### Stored records

____________

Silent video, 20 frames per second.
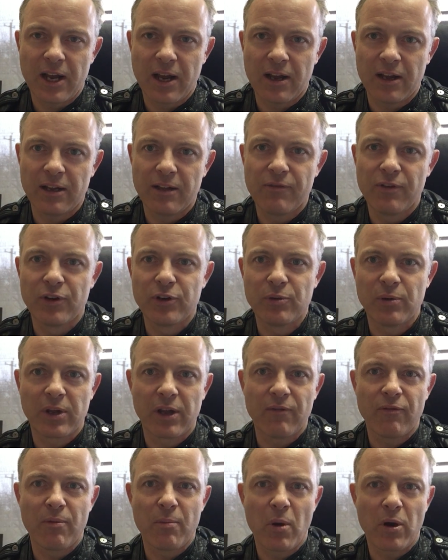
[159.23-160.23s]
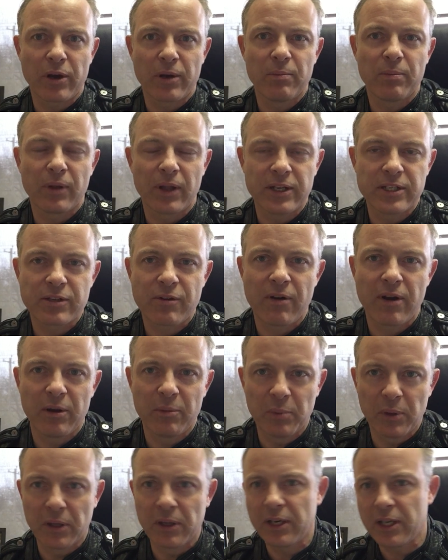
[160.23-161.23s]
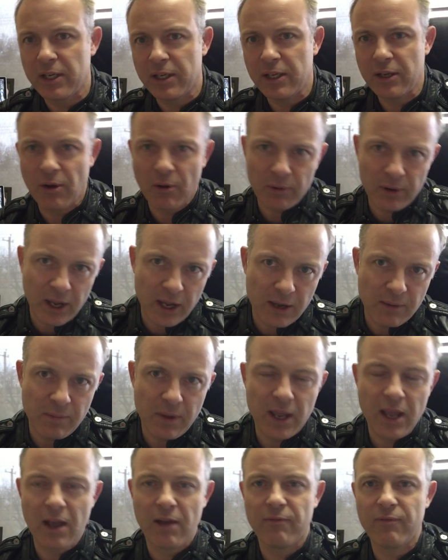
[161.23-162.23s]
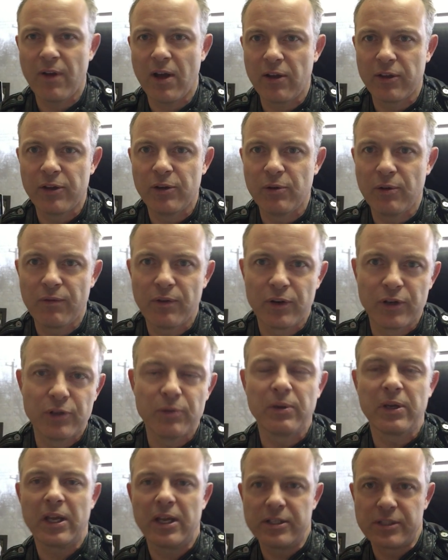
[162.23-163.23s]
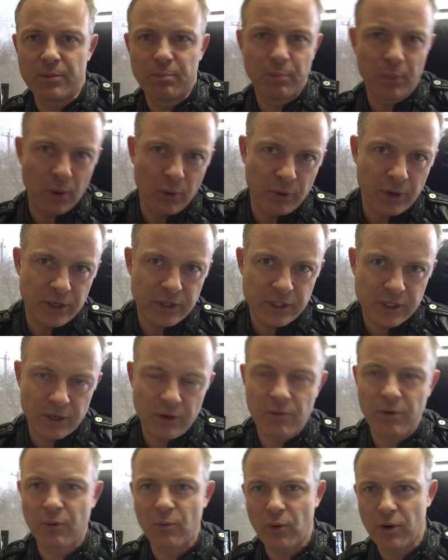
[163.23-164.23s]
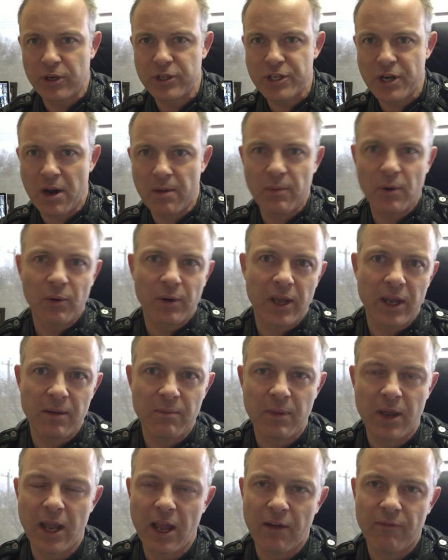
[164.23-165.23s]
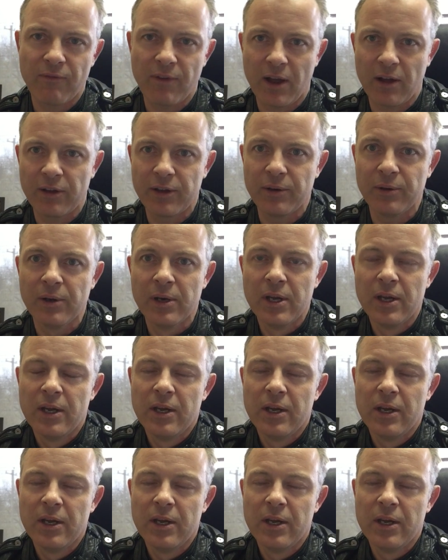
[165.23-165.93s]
If you're doing it for marketplace credibility, okay, it may have value. If you're doing it as a bonus to go in a workshop, okay, it may have value.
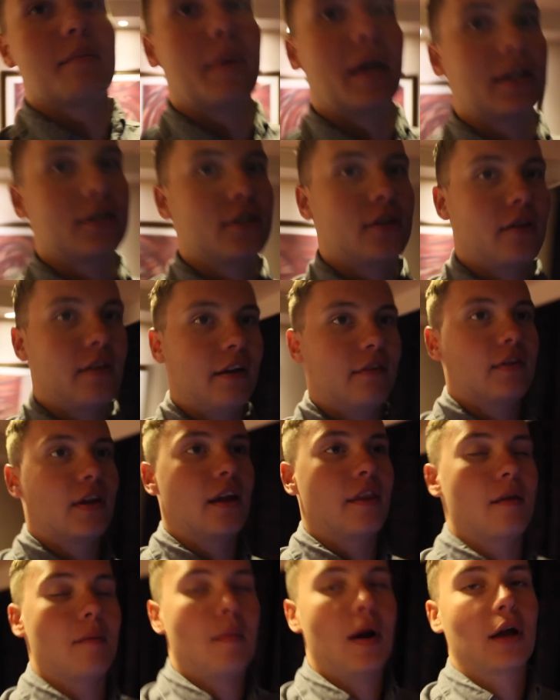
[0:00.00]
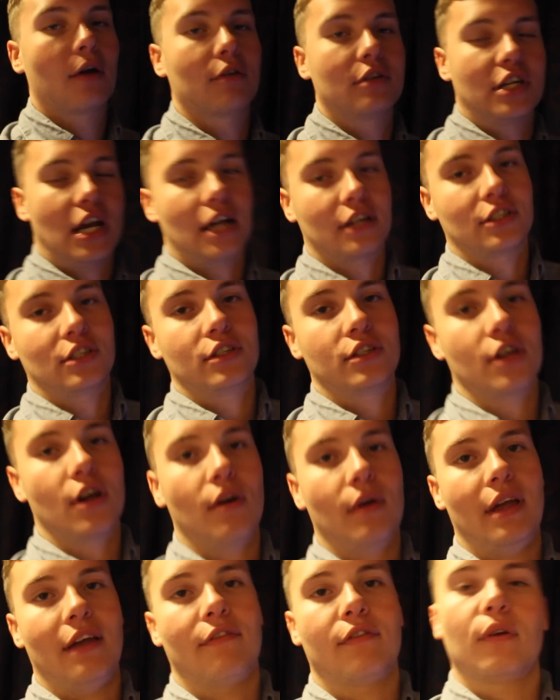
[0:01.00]
the best show they've done, the Michael Jackson
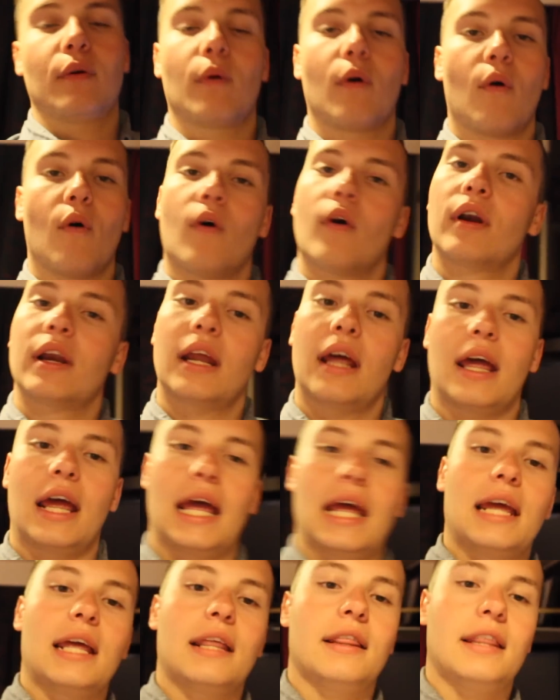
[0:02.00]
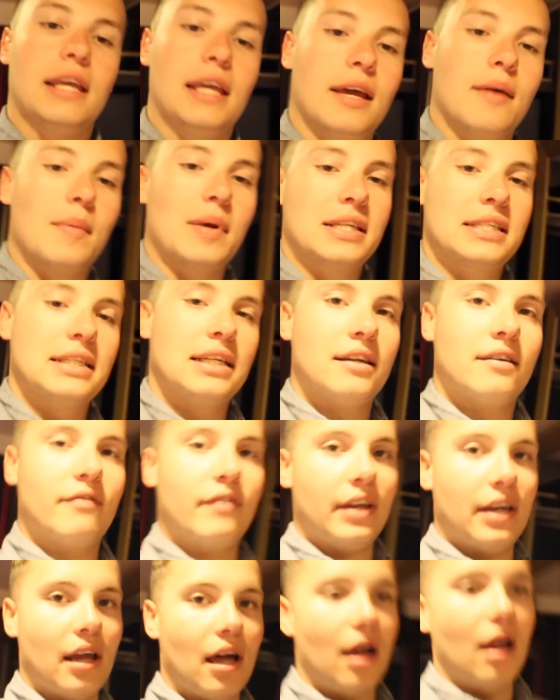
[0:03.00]
show. If you were on the MSC
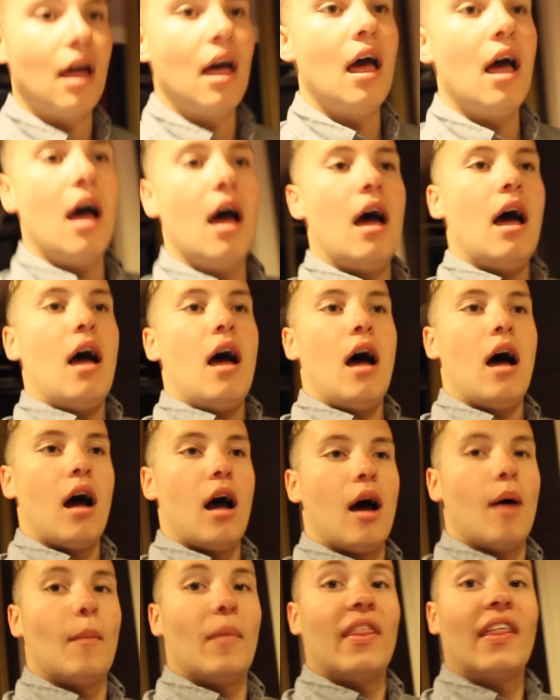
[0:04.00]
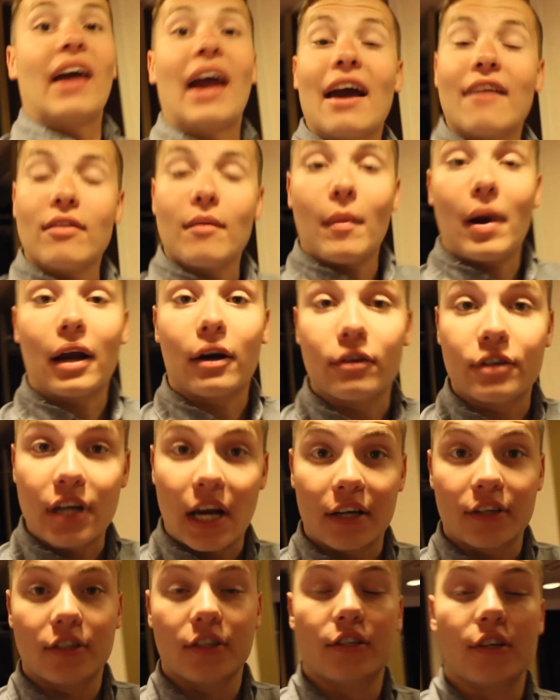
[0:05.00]
Divina and they had the Michael
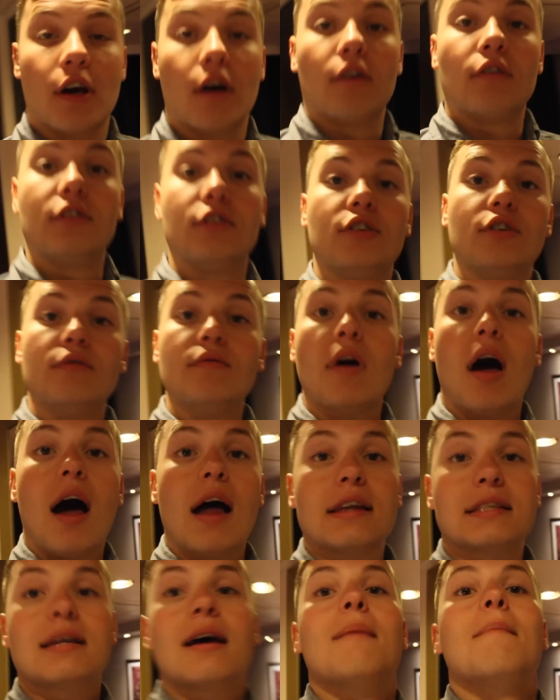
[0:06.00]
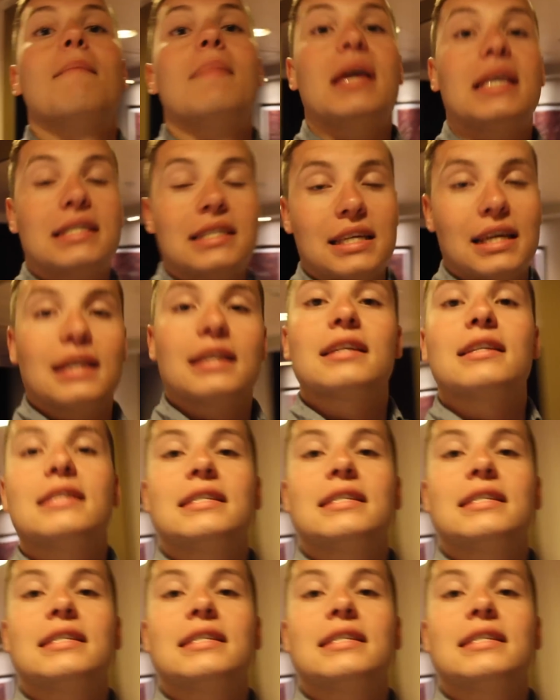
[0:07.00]
Jackson show, do not miss it.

____________

### PROBLEM TO WORK ON
Could the entries above be returned verbatim, with no pictures included?

### ANSWER SPACE
Silent video, 20 frames per second.
[159.23-160.23s]
[160.23-161.23s]
[161.23-162.23s]
[162.23-163.23s]
[163.23-164.23s]
[164.23-165.23s]
[165.23-165.93s]
If you're doing it for marketplace credibility, okay, it may have value. If you're doing it as a bonus to go in a workshop, okay, it may have value.
[0:00.00]
[0:01.00]
the best show they've done, the Michael Jackson
[0:02.00]
[0:03.00]
show. If you were on the MSC
[0:04.00]
[0:05.00]
Divina and they had the Michael
[0:06.00]
[0:07.00]
Jackson show, do not miss it.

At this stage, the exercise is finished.